◆ **Supplied entries**:
>>>>

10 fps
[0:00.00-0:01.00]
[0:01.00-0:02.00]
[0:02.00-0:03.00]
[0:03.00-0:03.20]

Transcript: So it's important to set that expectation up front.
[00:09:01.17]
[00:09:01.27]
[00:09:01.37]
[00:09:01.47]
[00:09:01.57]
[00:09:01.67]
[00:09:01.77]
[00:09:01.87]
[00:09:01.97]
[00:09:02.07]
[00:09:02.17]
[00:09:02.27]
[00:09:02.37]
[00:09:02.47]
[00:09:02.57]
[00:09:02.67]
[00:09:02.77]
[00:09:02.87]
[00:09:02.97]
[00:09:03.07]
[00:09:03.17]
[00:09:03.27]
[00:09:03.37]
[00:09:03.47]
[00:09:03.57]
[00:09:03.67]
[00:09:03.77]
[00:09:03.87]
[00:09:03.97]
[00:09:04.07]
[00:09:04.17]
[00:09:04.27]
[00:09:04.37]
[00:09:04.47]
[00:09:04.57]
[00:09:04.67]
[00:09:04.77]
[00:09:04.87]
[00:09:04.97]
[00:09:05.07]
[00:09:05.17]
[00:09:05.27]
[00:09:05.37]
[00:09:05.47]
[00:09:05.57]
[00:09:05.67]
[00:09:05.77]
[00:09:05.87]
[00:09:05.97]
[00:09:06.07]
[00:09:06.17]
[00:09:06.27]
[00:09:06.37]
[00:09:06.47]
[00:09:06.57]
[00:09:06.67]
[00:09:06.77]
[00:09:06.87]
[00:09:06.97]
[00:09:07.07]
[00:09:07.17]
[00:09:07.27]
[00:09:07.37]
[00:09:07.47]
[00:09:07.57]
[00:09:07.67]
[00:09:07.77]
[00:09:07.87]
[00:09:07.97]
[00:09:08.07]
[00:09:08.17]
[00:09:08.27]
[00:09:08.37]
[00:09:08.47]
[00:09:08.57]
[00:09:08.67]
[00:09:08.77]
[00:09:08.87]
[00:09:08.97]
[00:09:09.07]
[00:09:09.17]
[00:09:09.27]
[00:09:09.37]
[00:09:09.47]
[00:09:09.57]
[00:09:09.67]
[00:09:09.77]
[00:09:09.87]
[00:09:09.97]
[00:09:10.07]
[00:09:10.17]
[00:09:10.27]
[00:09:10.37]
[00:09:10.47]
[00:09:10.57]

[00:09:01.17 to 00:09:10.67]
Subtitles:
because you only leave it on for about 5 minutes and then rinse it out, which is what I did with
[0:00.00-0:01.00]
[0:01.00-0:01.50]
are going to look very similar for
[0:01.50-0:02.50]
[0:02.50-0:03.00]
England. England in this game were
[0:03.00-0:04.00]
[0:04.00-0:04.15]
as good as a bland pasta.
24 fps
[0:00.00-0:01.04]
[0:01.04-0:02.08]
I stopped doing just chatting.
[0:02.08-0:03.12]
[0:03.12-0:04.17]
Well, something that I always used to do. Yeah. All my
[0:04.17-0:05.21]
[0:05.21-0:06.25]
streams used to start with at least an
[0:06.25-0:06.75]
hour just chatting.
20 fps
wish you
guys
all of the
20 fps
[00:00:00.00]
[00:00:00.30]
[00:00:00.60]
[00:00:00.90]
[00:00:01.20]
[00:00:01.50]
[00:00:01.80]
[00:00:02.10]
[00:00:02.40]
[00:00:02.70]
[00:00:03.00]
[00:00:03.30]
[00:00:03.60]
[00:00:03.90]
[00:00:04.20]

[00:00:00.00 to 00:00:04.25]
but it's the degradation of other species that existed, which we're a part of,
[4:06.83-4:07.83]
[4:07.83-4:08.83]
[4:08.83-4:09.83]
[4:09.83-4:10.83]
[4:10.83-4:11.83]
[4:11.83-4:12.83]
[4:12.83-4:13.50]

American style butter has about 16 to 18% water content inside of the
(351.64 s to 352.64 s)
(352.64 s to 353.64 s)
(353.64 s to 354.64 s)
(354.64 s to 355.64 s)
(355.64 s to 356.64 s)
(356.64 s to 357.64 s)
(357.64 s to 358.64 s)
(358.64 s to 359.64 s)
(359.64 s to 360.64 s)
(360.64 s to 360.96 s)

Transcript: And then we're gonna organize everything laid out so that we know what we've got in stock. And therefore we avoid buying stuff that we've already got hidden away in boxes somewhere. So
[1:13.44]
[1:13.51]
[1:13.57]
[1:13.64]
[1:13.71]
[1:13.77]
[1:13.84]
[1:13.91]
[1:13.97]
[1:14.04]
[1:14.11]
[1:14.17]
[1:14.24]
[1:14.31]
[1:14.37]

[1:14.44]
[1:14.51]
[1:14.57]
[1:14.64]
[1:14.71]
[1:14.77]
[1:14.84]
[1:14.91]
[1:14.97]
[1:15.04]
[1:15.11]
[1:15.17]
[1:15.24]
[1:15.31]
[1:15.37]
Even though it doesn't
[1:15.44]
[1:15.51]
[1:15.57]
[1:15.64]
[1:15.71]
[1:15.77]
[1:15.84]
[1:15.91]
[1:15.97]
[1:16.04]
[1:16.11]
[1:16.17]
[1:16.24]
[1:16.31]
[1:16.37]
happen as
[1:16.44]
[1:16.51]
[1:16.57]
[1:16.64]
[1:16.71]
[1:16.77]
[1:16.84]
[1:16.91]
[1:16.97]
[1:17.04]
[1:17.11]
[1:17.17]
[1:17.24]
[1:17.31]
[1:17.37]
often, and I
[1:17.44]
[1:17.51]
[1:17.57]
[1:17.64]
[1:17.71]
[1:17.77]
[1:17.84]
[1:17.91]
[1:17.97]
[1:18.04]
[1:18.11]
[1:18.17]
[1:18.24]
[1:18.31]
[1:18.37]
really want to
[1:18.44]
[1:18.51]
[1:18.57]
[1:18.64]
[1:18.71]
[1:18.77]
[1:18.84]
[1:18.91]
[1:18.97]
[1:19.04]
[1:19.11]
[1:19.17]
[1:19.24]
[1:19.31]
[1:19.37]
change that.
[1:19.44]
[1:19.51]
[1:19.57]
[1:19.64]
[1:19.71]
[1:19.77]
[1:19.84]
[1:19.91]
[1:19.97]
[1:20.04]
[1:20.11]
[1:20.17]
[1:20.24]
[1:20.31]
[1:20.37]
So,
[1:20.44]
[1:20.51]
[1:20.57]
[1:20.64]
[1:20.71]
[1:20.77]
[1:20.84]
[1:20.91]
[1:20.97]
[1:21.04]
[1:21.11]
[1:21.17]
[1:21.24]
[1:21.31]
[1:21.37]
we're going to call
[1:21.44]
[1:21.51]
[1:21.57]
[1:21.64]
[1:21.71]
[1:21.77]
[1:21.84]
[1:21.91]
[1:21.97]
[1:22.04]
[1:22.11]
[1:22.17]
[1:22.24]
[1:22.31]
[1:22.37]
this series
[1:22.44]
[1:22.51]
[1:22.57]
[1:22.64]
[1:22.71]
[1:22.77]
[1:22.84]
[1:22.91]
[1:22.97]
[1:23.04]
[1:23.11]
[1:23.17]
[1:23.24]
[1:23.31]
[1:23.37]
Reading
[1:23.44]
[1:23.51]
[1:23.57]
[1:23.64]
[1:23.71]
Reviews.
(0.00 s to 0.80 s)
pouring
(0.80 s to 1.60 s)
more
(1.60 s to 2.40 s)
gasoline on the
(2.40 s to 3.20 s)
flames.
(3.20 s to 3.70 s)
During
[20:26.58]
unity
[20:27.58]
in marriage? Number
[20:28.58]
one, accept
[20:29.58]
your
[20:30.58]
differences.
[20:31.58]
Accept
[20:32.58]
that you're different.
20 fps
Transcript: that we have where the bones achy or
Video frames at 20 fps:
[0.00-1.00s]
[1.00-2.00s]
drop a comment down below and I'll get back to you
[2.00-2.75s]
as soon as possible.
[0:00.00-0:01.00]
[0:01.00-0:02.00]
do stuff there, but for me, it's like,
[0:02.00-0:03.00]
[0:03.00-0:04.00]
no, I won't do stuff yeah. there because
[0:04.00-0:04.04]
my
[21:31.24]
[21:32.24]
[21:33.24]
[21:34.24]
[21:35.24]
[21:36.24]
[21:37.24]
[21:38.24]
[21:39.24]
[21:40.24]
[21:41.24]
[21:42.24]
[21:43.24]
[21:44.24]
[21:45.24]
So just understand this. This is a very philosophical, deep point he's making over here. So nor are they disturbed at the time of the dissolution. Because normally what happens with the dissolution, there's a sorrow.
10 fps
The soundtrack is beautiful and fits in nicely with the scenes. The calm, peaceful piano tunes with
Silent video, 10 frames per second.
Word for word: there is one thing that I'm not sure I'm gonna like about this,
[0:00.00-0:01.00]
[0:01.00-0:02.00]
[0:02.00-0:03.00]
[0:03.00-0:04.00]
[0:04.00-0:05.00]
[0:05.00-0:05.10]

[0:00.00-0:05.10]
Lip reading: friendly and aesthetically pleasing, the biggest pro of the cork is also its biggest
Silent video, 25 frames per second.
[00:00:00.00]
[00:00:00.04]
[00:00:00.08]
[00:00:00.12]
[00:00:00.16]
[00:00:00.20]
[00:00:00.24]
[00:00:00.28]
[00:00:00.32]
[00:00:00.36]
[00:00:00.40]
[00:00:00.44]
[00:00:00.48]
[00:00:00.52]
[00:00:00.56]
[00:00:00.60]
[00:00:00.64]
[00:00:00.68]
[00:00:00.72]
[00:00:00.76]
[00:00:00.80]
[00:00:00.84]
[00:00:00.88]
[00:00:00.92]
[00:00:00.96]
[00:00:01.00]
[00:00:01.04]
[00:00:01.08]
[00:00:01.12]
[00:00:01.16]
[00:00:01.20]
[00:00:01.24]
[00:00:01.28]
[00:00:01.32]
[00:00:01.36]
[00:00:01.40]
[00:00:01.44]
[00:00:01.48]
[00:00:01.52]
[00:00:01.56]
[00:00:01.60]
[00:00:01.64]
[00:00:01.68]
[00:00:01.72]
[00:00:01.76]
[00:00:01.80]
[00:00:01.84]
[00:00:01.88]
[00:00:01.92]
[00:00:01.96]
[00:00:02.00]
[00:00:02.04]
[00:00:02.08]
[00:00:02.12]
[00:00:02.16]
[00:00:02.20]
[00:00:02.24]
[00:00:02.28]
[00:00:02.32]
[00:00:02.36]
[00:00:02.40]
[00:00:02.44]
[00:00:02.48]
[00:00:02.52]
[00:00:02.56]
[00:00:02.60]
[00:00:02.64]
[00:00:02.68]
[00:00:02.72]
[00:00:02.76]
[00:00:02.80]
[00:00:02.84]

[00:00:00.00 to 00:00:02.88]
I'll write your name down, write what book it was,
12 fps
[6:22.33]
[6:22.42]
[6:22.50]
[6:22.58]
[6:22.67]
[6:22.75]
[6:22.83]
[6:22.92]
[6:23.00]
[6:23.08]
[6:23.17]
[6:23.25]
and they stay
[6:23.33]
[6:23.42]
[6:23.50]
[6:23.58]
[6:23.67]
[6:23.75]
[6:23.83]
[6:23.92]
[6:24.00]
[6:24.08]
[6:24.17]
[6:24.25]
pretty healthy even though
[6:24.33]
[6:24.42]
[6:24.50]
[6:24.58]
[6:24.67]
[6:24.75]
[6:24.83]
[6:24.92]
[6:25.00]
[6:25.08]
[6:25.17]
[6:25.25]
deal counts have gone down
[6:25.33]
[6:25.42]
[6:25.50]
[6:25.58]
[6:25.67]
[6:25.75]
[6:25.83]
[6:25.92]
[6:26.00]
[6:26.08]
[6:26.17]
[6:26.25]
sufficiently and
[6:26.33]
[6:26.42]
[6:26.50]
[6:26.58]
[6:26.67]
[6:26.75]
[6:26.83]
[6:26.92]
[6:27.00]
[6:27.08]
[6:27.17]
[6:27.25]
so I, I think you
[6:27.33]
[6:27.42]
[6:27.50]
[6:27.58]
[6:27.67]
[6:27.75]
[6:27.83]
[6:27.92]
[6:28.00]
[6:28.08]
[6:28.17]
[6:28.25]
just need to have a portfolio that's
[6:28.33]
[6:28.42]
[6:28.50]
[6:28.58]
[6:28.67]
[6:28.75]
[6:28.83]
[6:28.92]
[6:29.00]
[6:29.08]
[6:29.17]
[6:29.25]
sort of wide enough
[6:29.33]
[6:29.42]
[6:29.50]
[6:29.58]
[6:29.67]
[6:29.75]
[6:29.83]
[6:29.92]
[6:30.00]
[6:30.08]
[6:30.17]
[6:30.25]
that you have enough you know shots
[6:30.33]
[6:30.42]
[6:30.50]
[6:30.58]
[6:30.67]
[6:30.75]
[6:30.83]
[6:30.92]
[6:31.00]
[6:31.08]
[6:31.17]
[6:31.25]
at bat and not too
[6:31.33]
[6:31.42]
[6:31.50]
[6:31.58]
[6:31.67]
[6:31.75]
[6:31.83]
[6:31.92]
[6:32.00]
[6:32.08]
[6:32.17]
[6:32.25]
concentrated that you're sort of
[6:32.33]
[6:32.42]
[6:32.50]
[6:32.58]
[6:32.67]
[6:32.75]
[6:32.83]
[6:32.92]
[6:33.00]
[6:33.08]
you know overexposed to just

<<<<

◆ **Work instructions**: Find the lines in the entries above where "Transcript" occurs, and copy each of them.

◆ **Exercise output**:
Transcript: So it's important to set that expectation up front.
Transcript: And then we're gonna organize everything laid out so that we know what we've got in stock. And therefore we avoid buying stuff that we've already got hidden away in boxes somewhere. So
Transcript: that we have where the bones achy or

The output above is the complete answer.